🤖 AI Summary
This work addresses the challenge of sustained reasoning about localization, environmental dynamics, and task progress in long-horizon mobile manipulation, where image observations alone are insufficient. The authors propose an online-updatable neural point map that jointly models the environment and robot embodiment as neural points within a shared latent space. By integrating object-level rigid-body tracking with forward kinematics, the method achieves an efficient spatiotemporal representation. The map is dynamically updated using first-person visual observations and proprioceptive states, providing multiscale, multi-view contextual information to vision–language–action policies. Evaluated on the BEHAVIOR-1K benchmark, the approach yields more direct trajectories, faster subgoal completion, and greater robustness to scene changes compared to image-only baselines, and demonstrates the ability to recover from failures such as object drops.
📝 Abstract
Long-horizon robot mobile manipulation requires continual reasoning about localization, environment changes, and task progress, all of which are challenging to infer from image observations alone.
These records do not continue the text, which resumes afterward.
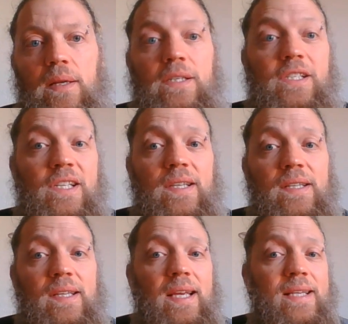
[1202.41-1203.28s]

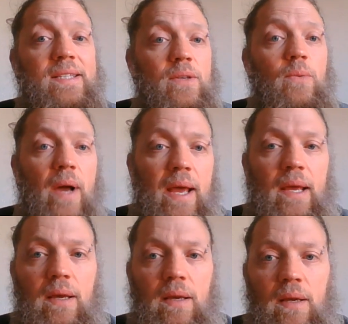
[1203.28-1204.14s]
Jesus is the
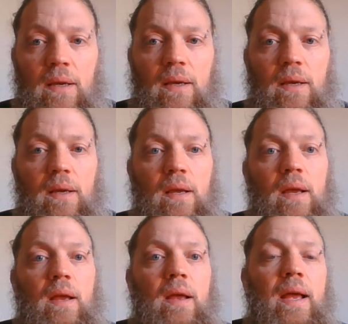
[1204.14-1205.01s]
way,
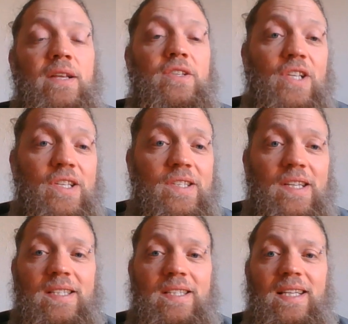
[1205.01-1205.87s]
and
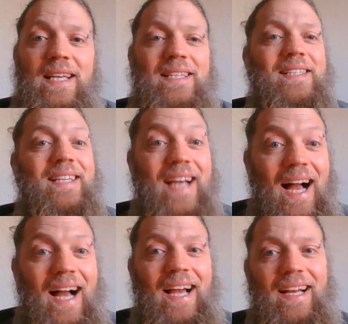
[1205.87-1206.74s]
Jesus is the
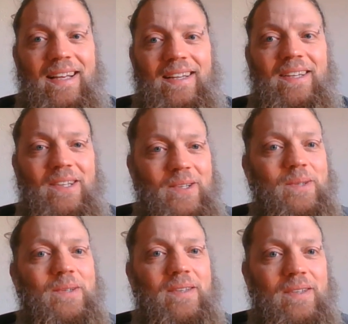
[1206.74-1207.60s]
guide.
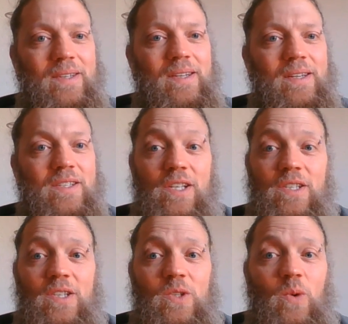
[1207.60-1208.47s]

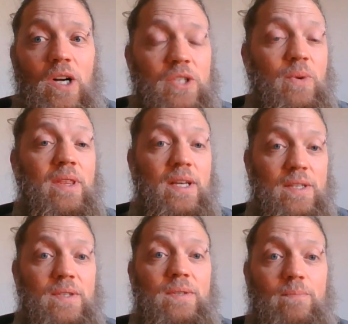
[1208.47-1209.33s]
Jesus walks with
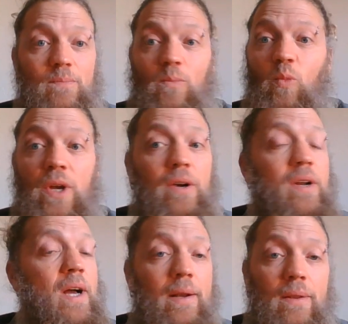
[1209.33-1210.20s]
us. We are
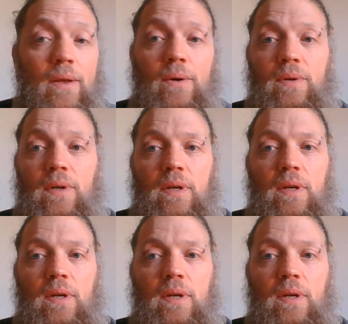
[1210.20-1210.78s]
not alone.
In this paper, we show that conditioning a mobile manipulation policy on a spatiotemporal feature map improves reasoning over long horizons. The map represents the environment and the articulated robot body as neural points in a shared latent space and is updated online from egocentric observations and proprioceptive state. We update the environment neural points using object-level rigid tracking and the robot neural points using forward kinematics. We use our spatiotemporal environment and robot feature (SERF) map as a state input to a vision-language-action (VLA) model by extracting map tokens from multiple reference frames and spatial scales, providing the policy with both local and global context. We demonstrate SERF on BEHAVIOR-1K, a benchmark for long-horizon mobile manipulation in household environments. Experiments show that the SERF VLA policy outperforms image-only baselines, reaches subgoals faster by following more direct trajectories, improves robustness to scene-configuration shifts, and recovers from object-drop failures.